“Plastun” tournament
Cossack combat traditions being revived
Providing Ukrainian youth with a patriotic sports upbringing is a very acute and high-priority problem. The sad fact is that the state has shifted almost the entire responsibility to grade schools, ignoring a number of other options that would foster the younger generation’s physical level and world perception. This is also rather flimsily reflected in documents issued by the Ministry for Youth Policy. It seems that a number of governmental agencies don’t have the time to get around to this problem, although there is much talk about the introduction of national military-sports games, contests, expeditions, and other activities. These projects are only infrequently carried out on the initiative of civic organizations, mostly in the western regions of Ukraine, where echoes of the popular Plast movement of the 1920s-1930s still resonate. Ironically, Ukrainian youth tempered its national self-identification in emigration, in Plast camps that mushroomed during summer vacations in Canada, US, Germany, France, Belgium.

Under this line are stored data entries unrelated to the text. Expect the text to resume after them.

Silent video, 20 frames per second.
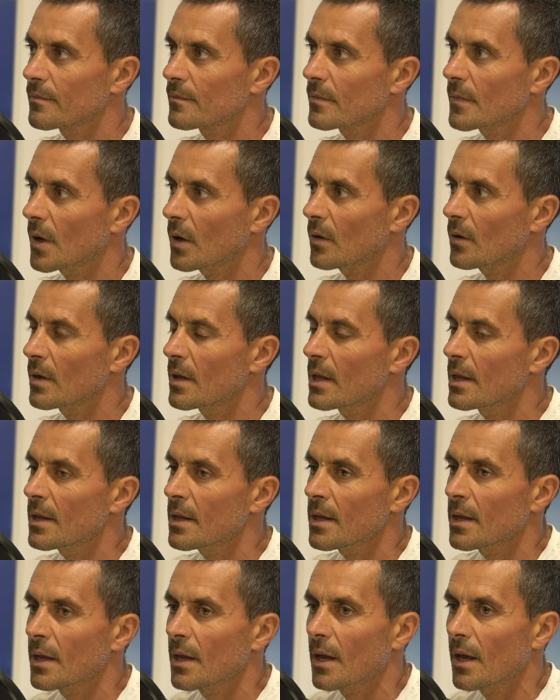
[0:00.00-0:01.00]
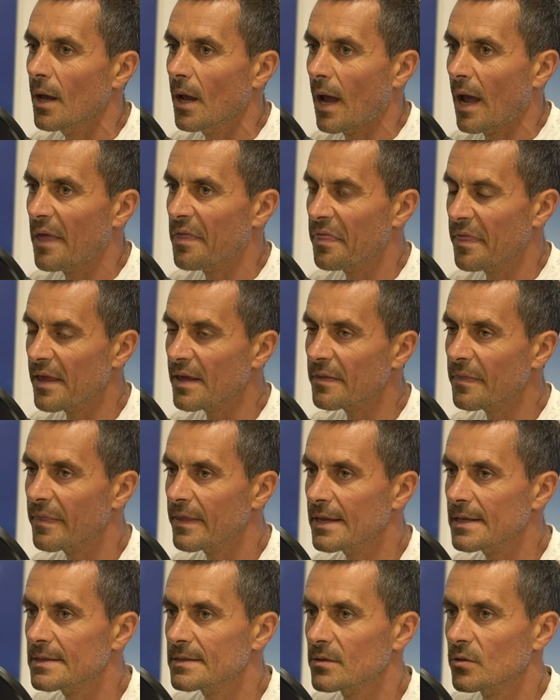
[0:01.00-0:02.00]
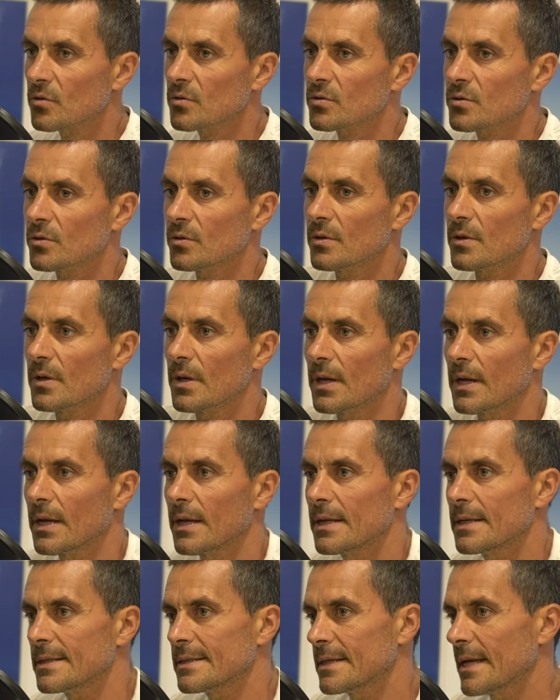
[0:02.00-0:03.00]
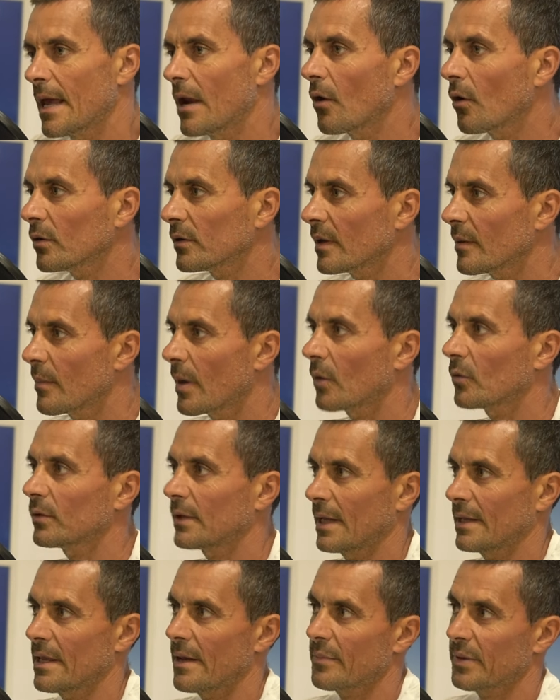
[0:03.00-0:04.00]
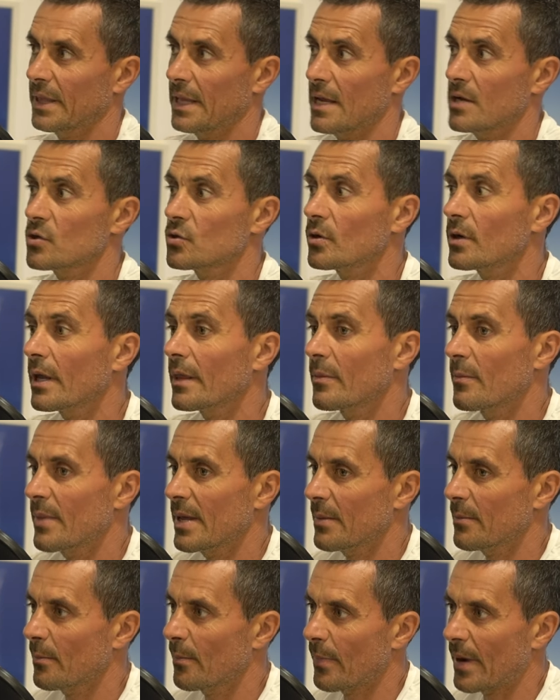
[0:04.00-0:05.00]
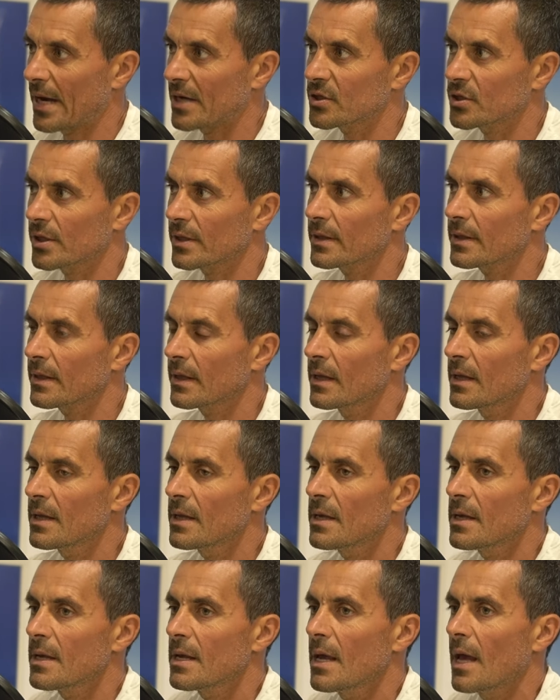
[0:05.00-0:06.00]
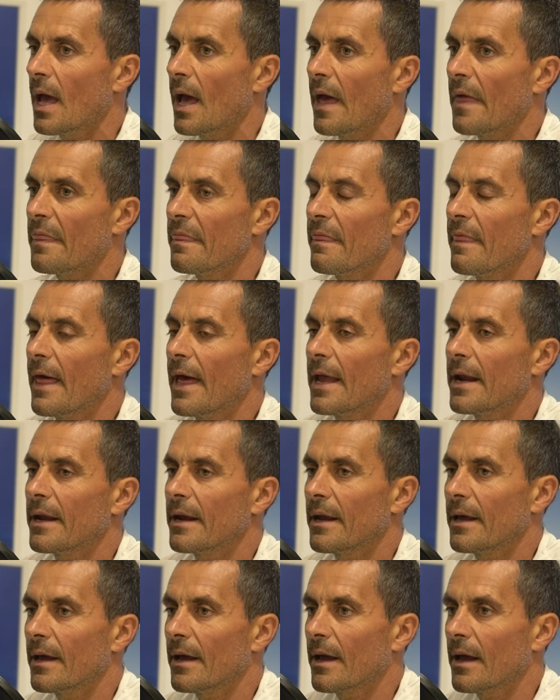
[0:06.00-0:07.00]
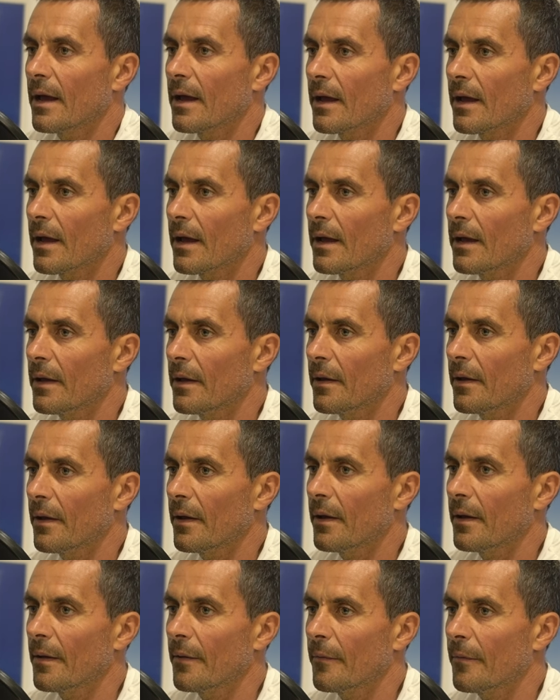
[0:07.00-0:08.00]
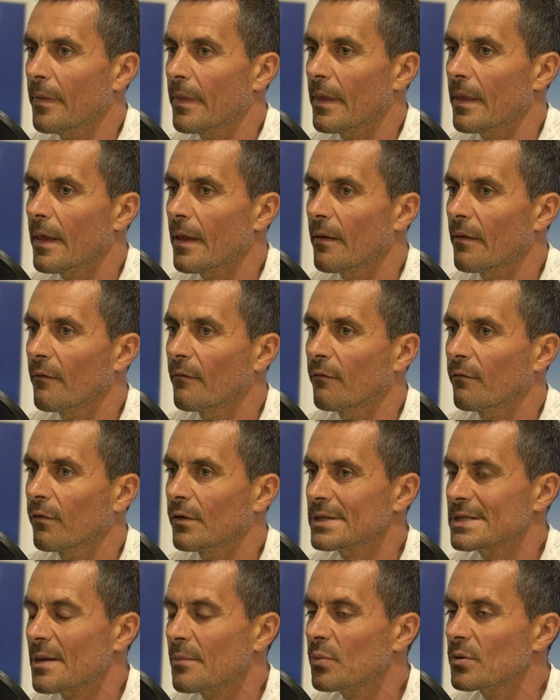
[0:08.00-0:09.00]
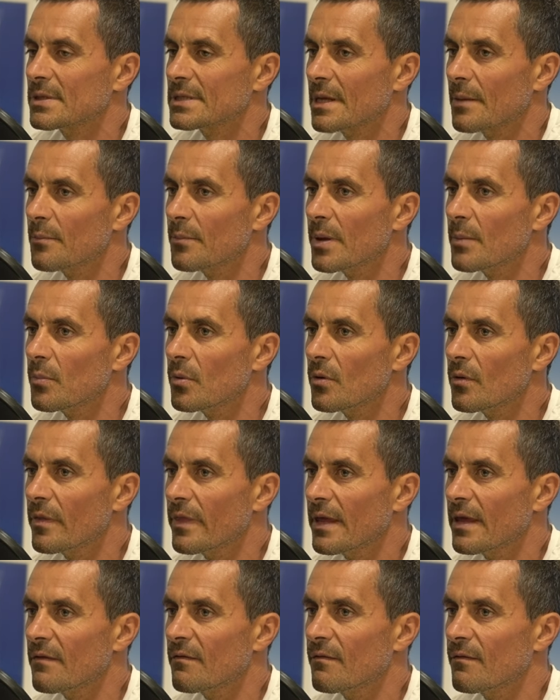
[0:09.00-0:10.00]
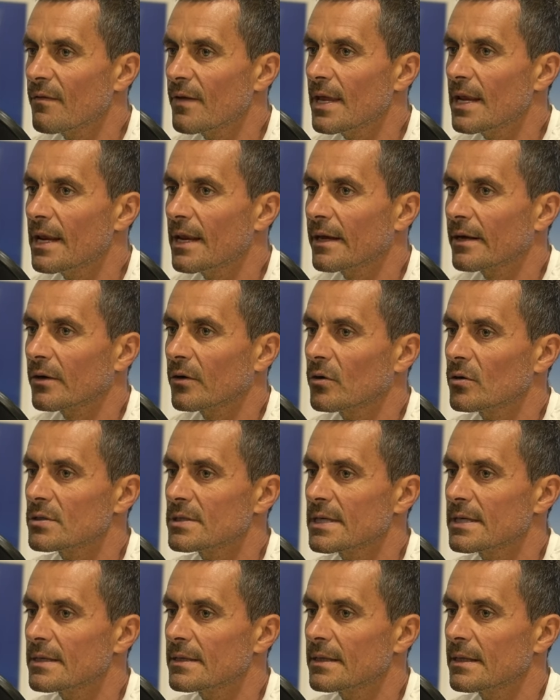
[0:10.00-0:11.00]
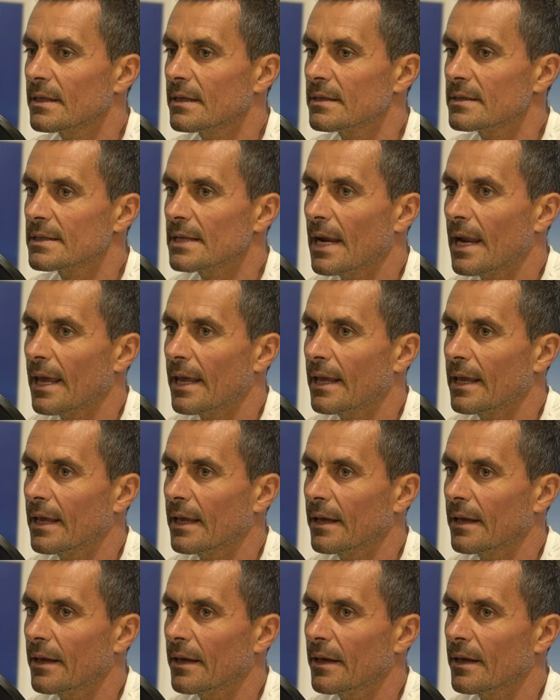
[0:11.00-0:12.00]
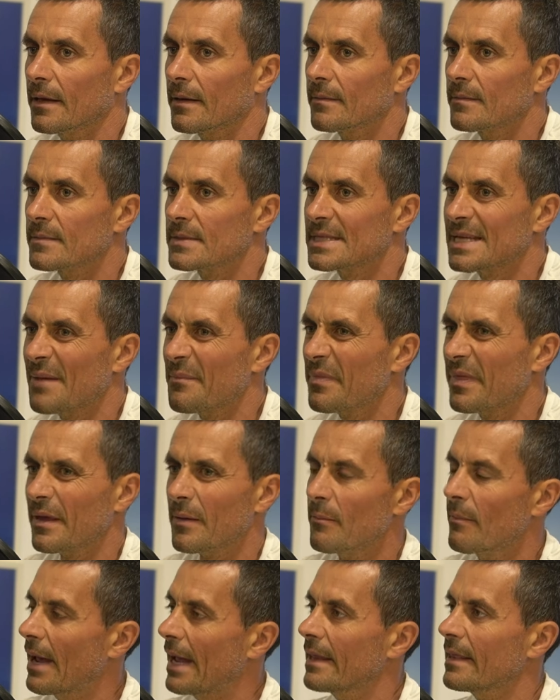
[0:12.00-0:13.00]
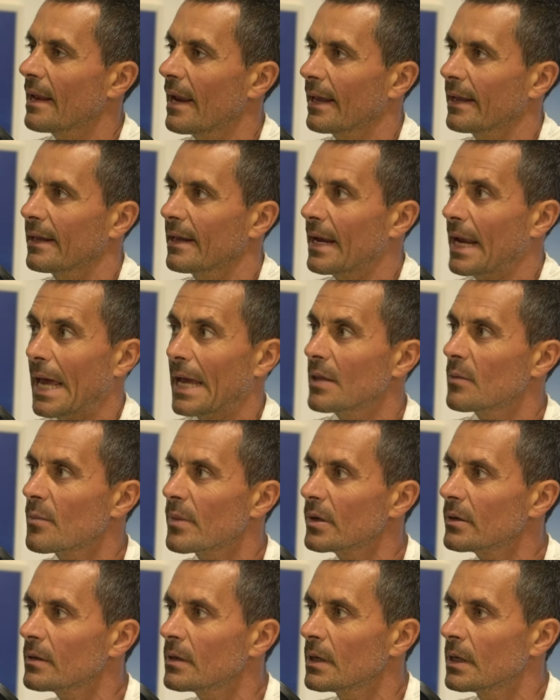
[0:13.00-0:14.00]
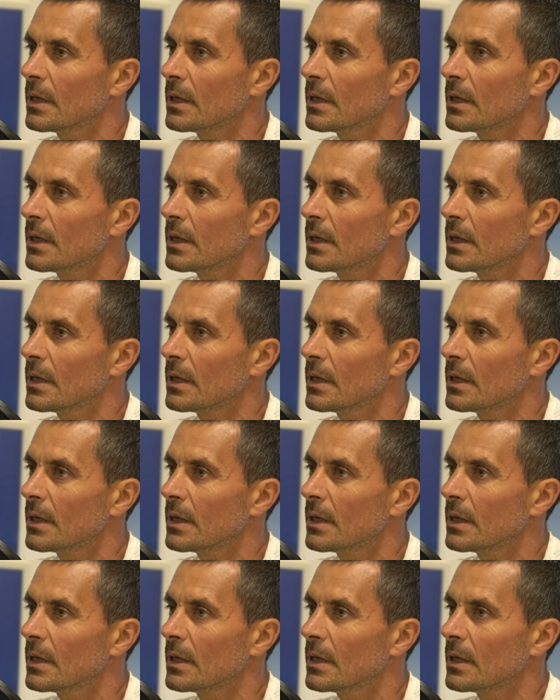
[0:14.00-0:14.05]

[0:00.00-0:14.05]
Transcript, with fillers: no. I think this also is a lot about adaptation and being patient. And then uh, uh for example, some people they feel narcosis like uh, something bad, like a nightmare.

Hence the intense interest surrounding the “Plastun” Tournament of Honor that took place recently on the grounds of the Kyiv Circus. This youth competition was organized by the “Plastun” Physical Culture Development Fund whose goal is to revive the glorious Ukrainian patriotic sports traditions and restore old Cossack principles to education. After all, scouts, known as plastuny, were members of elite units of Cossack troops whose history is rooted in the distant past, the age of the Kyivan Rus’ princes. Plastuny were not only hereditary warriors, they were also carriers of the national traditions of military honor, valor, and skill. The body of acquired plastun skills is known historically as vedy; this knowledge made one skilled in hand-to-hand combat and a top-notch scout. The glory of the Cossack scouts spread from the Sich beyond the Danube to the Black Sea Cossack host of the Kuban River region. One of them, Petro Koshka from Podillia, gained renown in the Crimean War. The Russo-Japanese war and later World War I was a real test of the Plast movement. Perhaps the stories that were handed down in the family of Mykhailo Zaslavsky, the founder of the Plast Fund, whose grandfather was a plastun with a battalion during the First World War, spurred him to hold this contest. This event is the first step toward reviving the glorious traditions of the young and valiant Cossacks. The general meeting of the “Plastun” Physical Culture Development Fund passed a decision to elect President Yushchenko as its honorary president.